■ Try it:
Extract each line of the material that follows exactly and omit its pictures.

■ Given records:
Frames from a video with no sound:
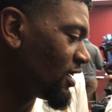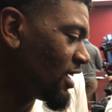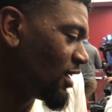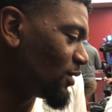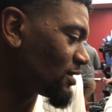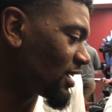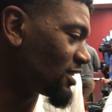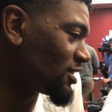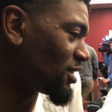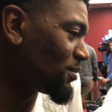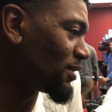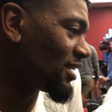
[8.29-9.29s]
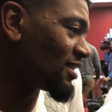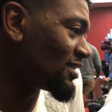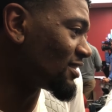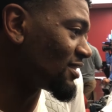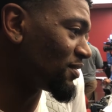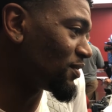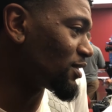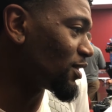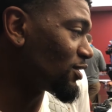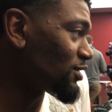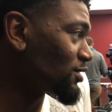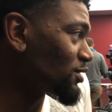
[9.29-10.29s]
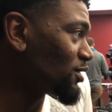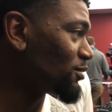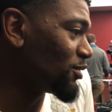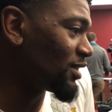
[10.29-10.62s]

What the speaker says: I was like, jump it, and if he throws it to him,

■ Answer box:
Frames from a video with no sound:
[8.29-9.29s]
[9.29-10.29s]
[10.29-10.62s]

What the speaker says: I was like, jump it, and if he throws it to him,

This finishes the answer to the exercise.